Q YOU have written about the reasons to invest in India and China but you haven't said whether you think those countries pose a threat to American hegemony in the world economy. Do they?
Sahara Chhabra, Texas, US
A We're neither economic forecasters nor political prognosticators by trade.
But you don't need to be either to see that, right now, the United States certainly holds a robust lead in the race for hegemony.
The US economy is about five times as large as China's and nearly 15 times larger than India's, yet it has about a quarter of the population of either of those nations. That can only give the US a real advantage in providing education, health care and national security, plus all the other stuff that makes a country thrive.
But "right now" doesn't mean forever. All you need is a ruler to draw the straightline extrapolation that shows China and India, with their faster growth rates, catching up to the US in economic size. For China, that would occur as early as 2045, and for India, the date would be some 20 years later. This is why you so often hear experts predicting that by mid-century, the US will be trailing the two new world superpowers.
We'd say, not so fast.
Straight-line calculations about the US, China and India are just that. They assume that all three countries will enjoy smooth upward rides: no recessions, no banking breakdowns, no political crises, no disruptive social uprisings. Unlikely?
For sure.
With China's massive experiment combining communism and capitalism, India's entrenched bureaucracy and corruption, and America's long-term entitlement obligations, it is far more probable that growth trajectories will zig and zag more than zoom.
Further, straight-line calculations do not take into account relationships with other parts of the world, such as the Middle East, where ties and friendships with one country or another could very well change over the next few decades.
Given that, then, what broad-brush scenario would you bet on for the next 50 years? Would it be America's 3% annual growth or China and India at 8%? We'd take America for a simple yet incontrovertible reason. Its system . . . the sum of all its parts . . . works. And when it breaks, it bounces back fast.
Don't worry, we're not going to start singing the 'Star Spangled Banner'. We just believe US economic dominance isn't a function of how long it has been leading the pack. It's about how America operates as a country. We're talking, mainly, about freedom and stability.
US political parties disagree, often vehemently, but the government never stops running. Generally speaking, the US justice system is fair. Health care, while inconsistent in delivery, is widely available. And even though secondary education in America gets roundly knocked, it has without doubt the best system of higher education in the world, turning out the world's most skilled, innovative science and engineering Ph Ds.

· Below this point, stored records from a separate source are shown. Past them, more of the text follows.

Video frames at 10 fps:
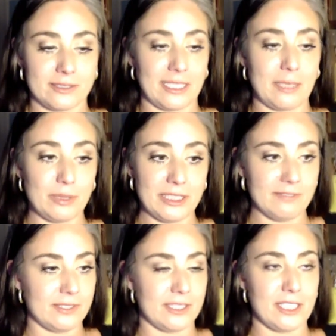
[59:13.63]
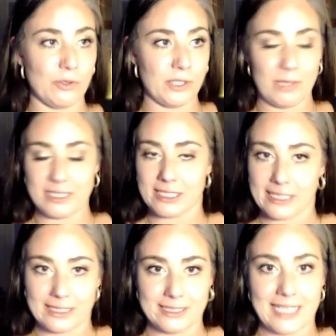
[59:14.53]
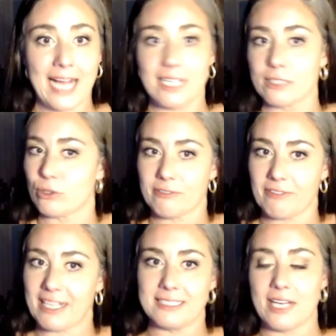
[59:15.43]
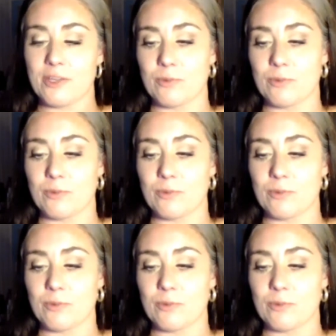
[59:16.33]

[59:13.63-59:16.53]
they believed the only way to die a glorified death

The US has a final competitive advantage that is as powerful as it is unique:
its confluence of bright, hungry entrepreneurs and flush, eager investors. Yes, China and India have ambitious people who dream of building their own companies, and, increasingly, are getting the chance. (The US venture firm Kleiner Perkins Caufield & Byers, for instance, just opened offices in Shanghai and Beijing. ) But neither China nor India comes close to the US in terms of this 'killer app', and it will take years of venture capital flowing in before the Chinese finally let go of their rote approach to work and embrace innovation with true entrepreneurial spirit.
China has other challenges as well. Aside from its risky social experiment, it has an economy in which fewer than a quarter of its people truly participate. Its one-child policy is exacerbating the problem of its rapidly aging population. India, meanwhile, will continue to struggle with its overwhelming number of have-nots and its aforementioned corruption problem. True, India is a democracy, but a democracy muddled by a profusion of divergent political parties.
Now, we're not saying the American system is perfect or its economy invulnerable.
If you get out your ruler and straight-line extrapolate again, you see a budget deficit that explodes over the next 20 years.How the US handles that problem with a combination of tax and spending policies will determine the strength of its growth engine. Fortunately, America's stable, highly adaptable system has conquered enough major problems . . . from the Depression to the Cold War . . .that there is more reason for optimism than despair.
In the end, we'd make the case that American economic leadership will be with us for most, if not all, of the century. It will by no means "rule, " as it did at the turn of the century. But it will remain ahead until other nations develop a total economic and social system that works as well. There's a lot more to the world's economic future than a straight-line extrapolation can tell you.